Lurching from disaster to devastation
Gordon says selling Hydro One could be an “economic disaster” for the province. But he says an even greater disaster could come from the opening of our transmission and generation capacity to US influence and control. Privatization will flip the switch on key provisions of the North American Free Trade Agreement. Provincial ownership exempts electricity from NAFTA, sheltering Ontario residents from the devastating effects of foreign control of this vital industry. As Gordon and Wilson warn, it will become “illegal both to deny US consumers the right to compete for our electricity and to deny foreign corporations the right to own our industry.”
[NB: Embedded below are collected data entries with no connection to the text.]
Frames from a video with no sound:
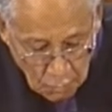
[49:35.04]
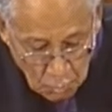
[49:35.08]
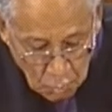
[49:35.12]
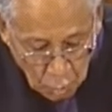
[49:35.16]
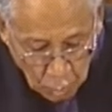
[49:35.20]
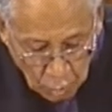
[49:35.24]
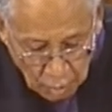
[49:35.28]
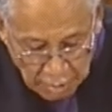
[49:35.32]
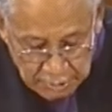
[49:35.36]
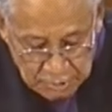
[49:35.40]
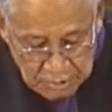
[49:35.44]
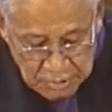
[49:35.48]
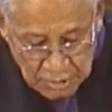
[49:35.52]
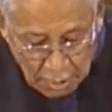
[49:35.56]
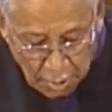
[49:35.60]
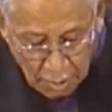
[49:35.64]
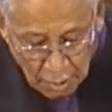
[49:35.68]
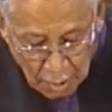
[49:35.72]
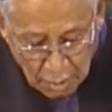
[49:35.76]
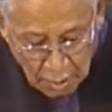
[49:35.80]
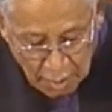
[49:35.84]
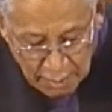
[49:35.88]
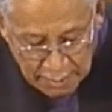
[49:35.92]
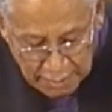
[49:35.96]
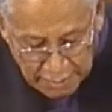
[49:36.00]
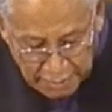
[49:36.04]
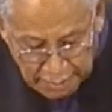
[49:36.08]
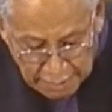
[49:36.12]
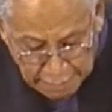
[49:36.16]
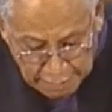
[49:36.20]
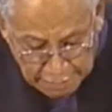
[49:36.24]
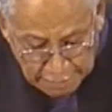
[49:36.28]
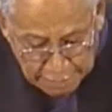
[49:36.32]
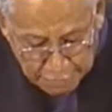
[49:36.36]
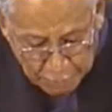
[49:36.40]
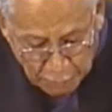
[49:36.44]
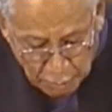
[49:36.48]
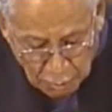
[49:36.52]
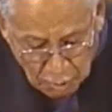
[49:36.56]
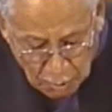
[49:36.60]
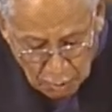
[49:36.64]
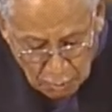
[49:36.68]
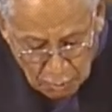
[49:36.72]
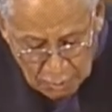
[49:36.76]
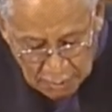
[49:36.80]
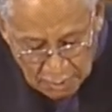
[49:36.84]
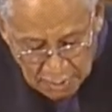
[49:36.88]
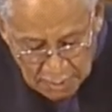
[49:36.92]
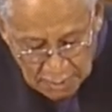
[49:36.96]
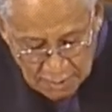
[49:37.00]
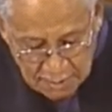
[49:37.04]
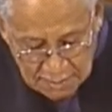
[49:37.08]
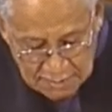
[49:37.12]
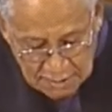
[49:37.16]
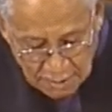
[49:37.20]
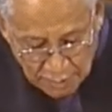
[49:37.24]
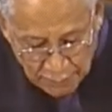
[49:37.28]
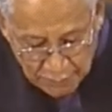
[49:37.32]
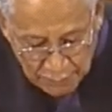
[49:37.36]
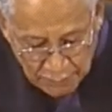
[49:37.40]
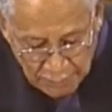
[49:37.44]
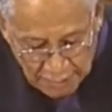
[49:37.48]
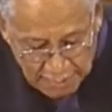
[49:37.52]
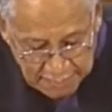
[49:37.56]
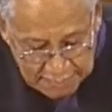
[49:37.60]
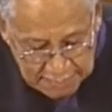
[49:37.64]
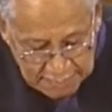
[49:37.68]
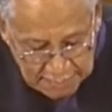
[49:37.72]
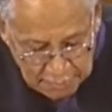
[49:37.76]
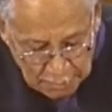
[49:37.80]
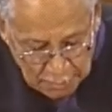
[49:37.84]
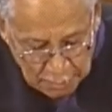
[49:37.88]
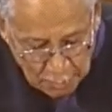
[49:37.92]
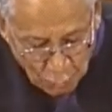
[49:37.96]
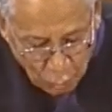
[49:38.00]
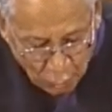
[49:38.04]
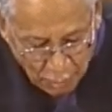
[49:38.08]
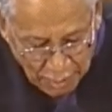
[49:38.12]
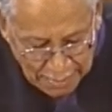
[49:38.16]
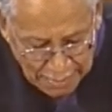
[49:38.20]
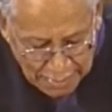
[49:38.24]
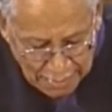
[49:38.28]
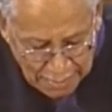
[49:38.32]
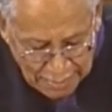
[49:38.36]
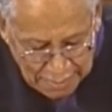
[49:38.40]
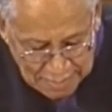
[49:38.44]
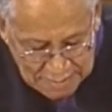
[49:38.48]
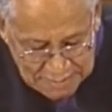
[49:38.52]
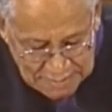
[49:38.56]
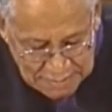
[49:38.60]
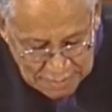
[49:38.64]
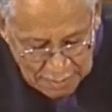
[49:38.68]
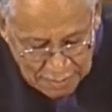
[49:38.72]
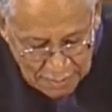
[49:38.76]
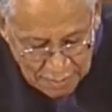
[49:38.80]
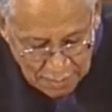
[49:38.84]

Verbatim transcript: which are able to make thee wise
NAFTA locks in higher prices, according to the Ontario Electricity Coalition, which has played a key role in sparking province-wide opposition. “NAFTA mandates that we move to high US rates and not use our electricity system to benefit Ontarians. The Ontario government would not be able to maintain a low rate for Ontarians and sell at a higher rate to Americans as it does now.” Ontario will be required to export electricity to the US, even when shortages arise in the province. Eager to cash in on higher US rates, corporations will increase power generation, compounding environmental problems in the most smog-laden region of the country.
In addition to international trade risks, the government’s move creates new domestic risks, as electricity prices ride the deregulated market’s roller coaster. The result has been a plague of peddlers selling flat-rate contracts door-to-door. The “retail rip-off” has meant “one in four Ontario households has signed a contract to buy their electricity for almost 40 per cent more than they are currently paying,” according to Gordon and Wilson.
In addition, transmission rates will likely rise to cover shareholder profits and taxes the public corporation didn’t have to pay. Opening up markets to the south will also shift Hydro One’s focus to increasing transmission capacity to the United States. “[T]he price Ontarians pay for their electricity will rise correspondingly,” according to Gordon.
The government’s shameful performance – from a botched attempt to sneak through a back-door Hydro One IPO to its sham public ‘consultations’ with a pre-determined outcome – fly in the face of democratic principles that are the bedrock of Canadian society. The government’s unwillingness to engage in a proper debate – or put the policy to the test in a general election – is an indication of the shaky foundation they are all-too aware their scheme rests on.
There are many powerful roadblocks to the government’s plan. As the Conservatives behave with contempt and disregard for the public, anger and opposition grows. Municipalities representing more than five million Ontarians – nearly half the province’s population – have passed resolutions opposing the deregulation and privatization debacle. The discrediting of deregulation architects Enron further weaken pro-deregulation arguments. The government has no public mandate to proceed, and is hemorrhaging credibility. Proceeding with privatization and deregulation, including the sale of Hydro One, will saddle Ontario residents with new economic and environmental debts while doing nothing to pay off the existing debt.
Judy Darcy is National President of the Canadian Union of Public Employees, representing one half-million women and men who work in health care, education, municipalities, utilities, libraries, social services, transportation, communications, airlines and emergency services.